I'd ask you to write out the lines below exactly, with no images.

[Stored data]
——

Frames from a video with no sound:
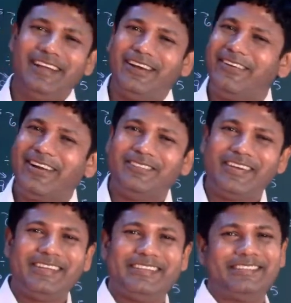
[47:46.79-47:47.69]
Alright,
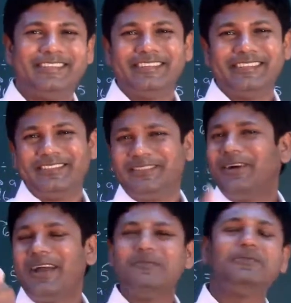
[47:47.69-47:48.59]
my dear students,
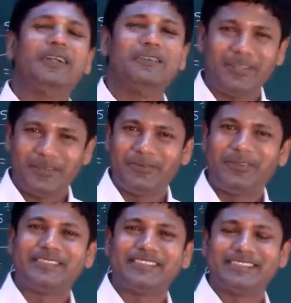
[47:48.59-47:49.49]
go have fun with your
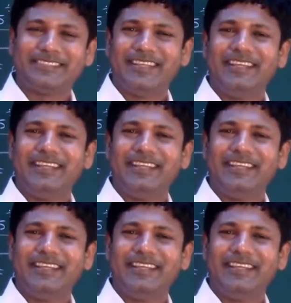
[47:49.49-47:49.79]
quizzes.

——

Exercise result:
Frames from a video with no sound:
[47:46.79-47:47.69]
Alright,
[47:47.69-47:48.59]
my dear students,
[47:48.59-47:49.49]
go have fun with your
[47:49.49-47:49.79]
quizzes.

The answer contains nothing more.